_Work order_:
Find the line below with "[00:00:36.66]" and the line with "[00:00:37.56]". Output them and the lines between, exactly, but not the pictures.

Stored items:
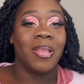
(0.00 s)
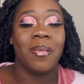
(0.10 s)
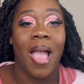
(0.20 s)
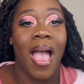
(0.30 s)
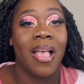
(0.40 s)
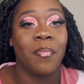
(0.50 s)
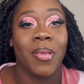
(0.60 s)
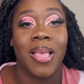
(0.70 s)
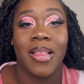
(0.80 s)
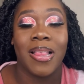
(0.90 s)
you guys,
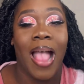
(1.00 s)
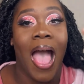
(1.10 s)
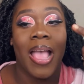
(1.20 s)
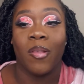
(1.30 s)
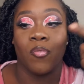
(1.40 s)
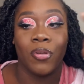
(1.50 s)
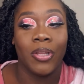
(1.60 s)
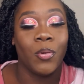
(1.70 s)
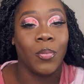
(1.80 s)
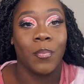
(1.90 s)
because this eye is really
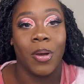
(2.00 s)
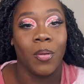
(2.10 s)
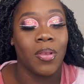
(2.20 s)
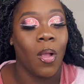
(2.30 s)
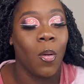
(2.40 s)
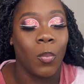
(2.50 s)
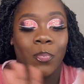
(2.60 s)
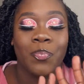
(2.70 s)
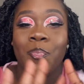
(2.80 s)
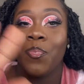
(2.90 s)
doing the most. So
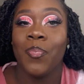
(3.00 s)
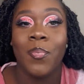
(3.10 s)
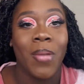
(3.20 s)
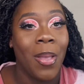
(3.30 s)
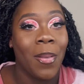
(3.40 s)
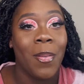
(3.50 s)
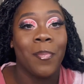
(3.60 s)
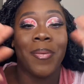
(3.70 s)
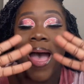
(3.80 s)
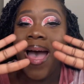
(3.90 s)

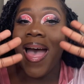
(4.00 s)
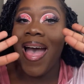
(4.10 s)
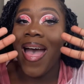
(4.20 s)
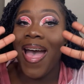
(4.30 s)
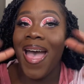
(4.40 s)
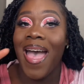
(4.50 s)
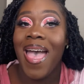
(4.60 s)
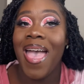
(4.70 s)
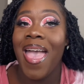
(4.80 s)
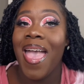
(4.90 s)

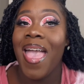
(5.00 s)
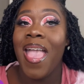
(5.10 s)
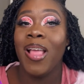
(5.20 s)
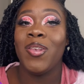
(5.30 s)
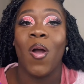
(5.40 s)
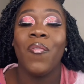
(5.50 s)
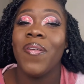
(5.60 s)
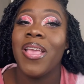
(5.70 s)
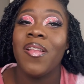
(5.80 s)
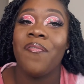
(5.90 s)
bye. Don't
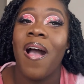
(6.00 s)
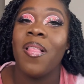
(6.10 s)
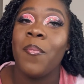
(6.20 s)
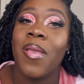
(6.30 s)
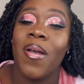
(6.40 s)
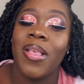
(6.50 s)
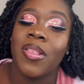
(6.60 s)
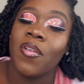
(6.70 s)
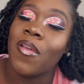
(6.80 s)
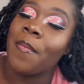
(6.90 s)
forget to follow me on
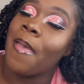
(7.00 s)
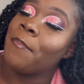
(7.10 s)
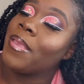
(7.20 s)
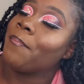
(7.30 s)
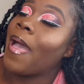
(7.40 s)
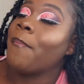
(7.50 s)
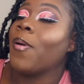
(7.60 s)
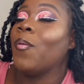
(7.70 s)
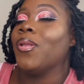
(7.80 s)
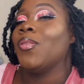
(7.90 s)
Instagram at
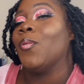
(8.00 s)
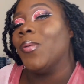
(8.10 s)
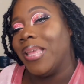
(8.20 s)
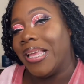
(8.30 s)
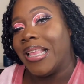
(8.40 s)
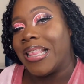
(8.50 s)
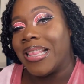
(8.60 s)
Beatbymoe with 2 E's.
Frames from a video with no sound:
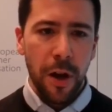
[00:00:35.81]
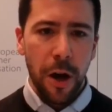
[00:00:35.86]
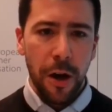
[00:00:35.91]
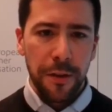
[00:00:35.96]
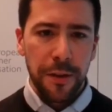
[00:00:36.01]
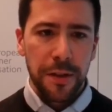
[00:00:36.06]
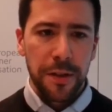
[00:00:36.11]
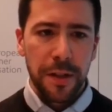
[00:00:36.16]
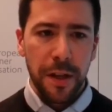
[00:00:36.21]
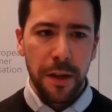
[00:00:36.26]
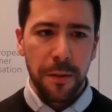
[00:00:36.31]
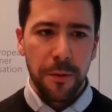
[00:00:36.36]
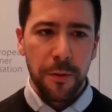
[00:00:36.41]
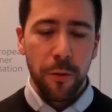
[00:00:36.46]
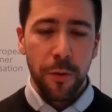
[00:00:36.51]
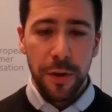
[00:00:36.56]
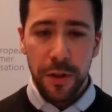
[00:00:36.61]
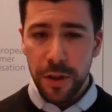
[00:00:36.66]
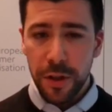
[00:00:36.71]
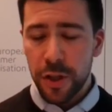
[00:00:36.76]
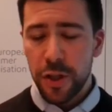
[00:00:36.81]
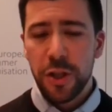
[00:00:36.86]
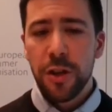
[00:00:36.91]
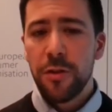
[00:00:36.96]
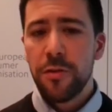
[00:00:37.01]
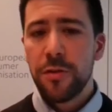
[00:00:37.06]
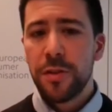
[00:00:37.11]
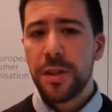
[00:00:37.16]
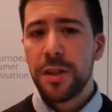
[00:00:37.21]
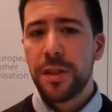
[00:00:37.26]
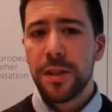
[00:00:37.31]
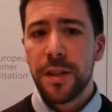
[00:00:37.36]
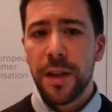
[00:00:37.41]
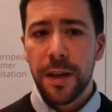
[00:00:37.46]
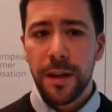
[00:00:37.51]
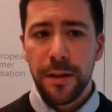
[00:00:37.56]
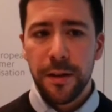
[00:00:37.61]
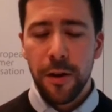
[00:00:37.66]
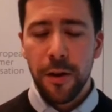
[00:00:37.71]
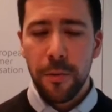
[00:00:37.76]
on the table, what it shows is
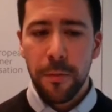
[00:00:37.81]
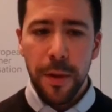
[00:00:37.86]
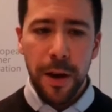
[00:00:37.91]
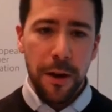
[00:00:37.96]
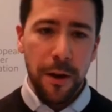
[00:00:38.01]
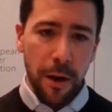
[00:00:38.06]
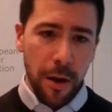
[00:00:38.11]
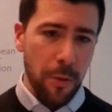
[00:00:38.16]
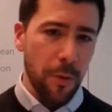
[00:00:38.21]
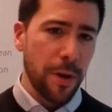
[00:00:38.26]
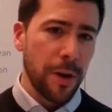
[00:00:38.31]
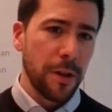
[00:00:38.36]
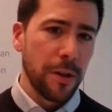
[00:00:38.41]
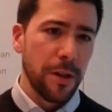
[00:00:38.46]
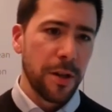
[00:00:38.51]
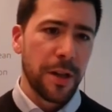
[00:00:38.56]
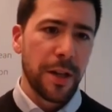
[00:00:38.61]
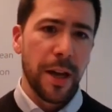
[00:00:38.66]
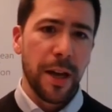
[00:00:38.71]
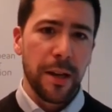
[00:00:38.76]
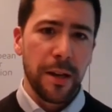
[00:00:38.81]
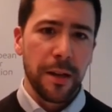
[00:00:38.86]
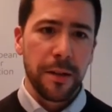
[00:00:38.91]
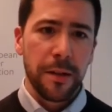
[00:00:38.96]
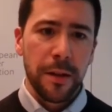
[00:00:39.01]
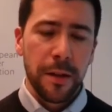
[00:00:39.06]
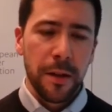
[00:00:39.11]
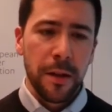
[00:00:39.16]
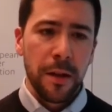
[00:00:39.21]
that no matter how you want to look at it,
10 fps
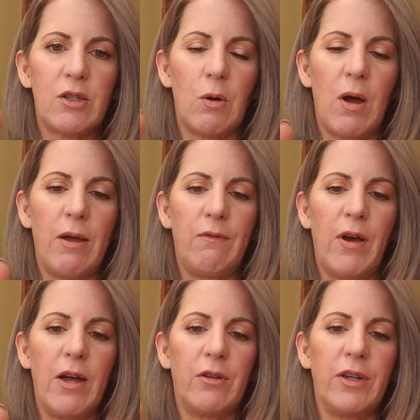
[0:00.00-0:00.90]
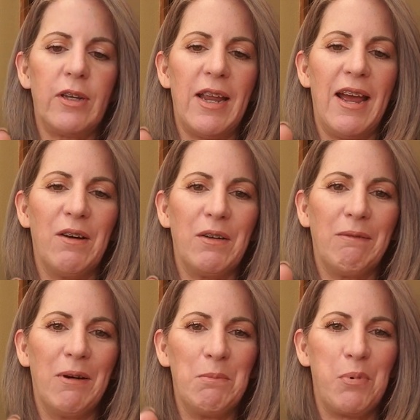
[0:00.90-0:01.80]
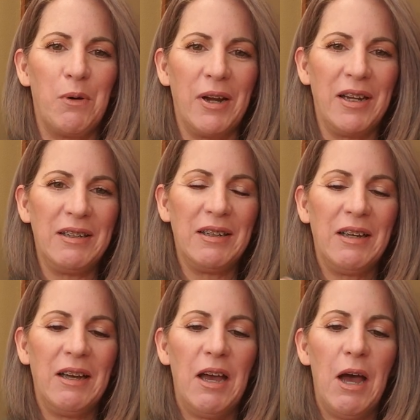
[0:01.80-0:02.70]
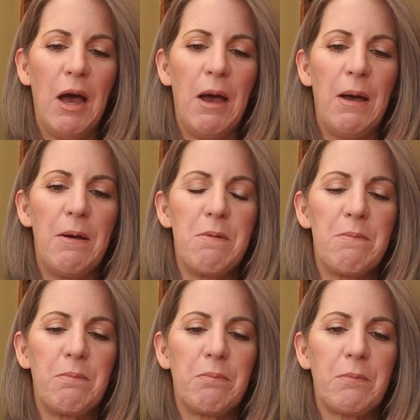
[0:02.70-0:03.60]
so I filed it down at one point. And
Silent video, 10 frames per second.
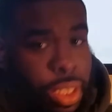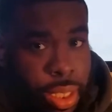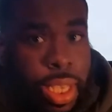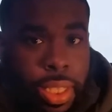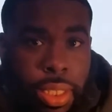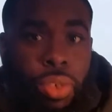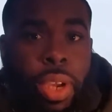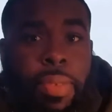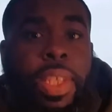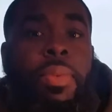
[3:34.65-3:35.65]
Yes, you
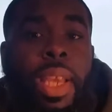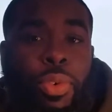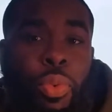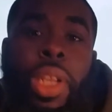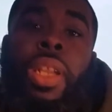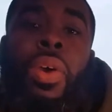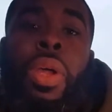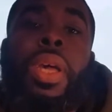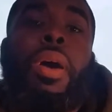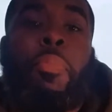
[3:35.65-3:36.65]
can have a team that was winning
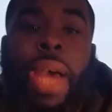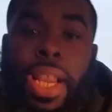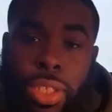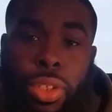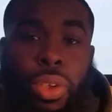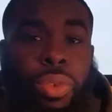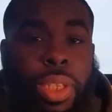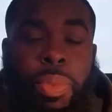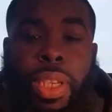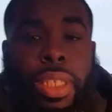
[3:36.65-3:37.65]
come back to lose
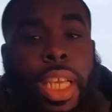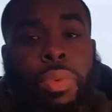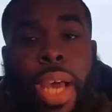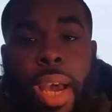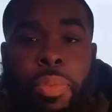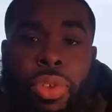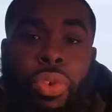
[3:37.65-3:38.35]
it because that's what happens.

_Output for this exercise_:
[00:00:36.66]
[00:00:36.71]
[00:00:36.76]
[00:00:36.81]
[00:00:36.86]
[00:00:36.91]
[00:00:36.96]
[00:00:37.01]
[00:00:37.06]
[00:00:37.11]
[00:00:37.16]
[00:00:37.21]
[00:00:37.26]
[00:00:37.31]
[00:00:37.36]
[00:00:37.41]
[00:00:37.46]
[00:00:37.51]
[00:00:37.56]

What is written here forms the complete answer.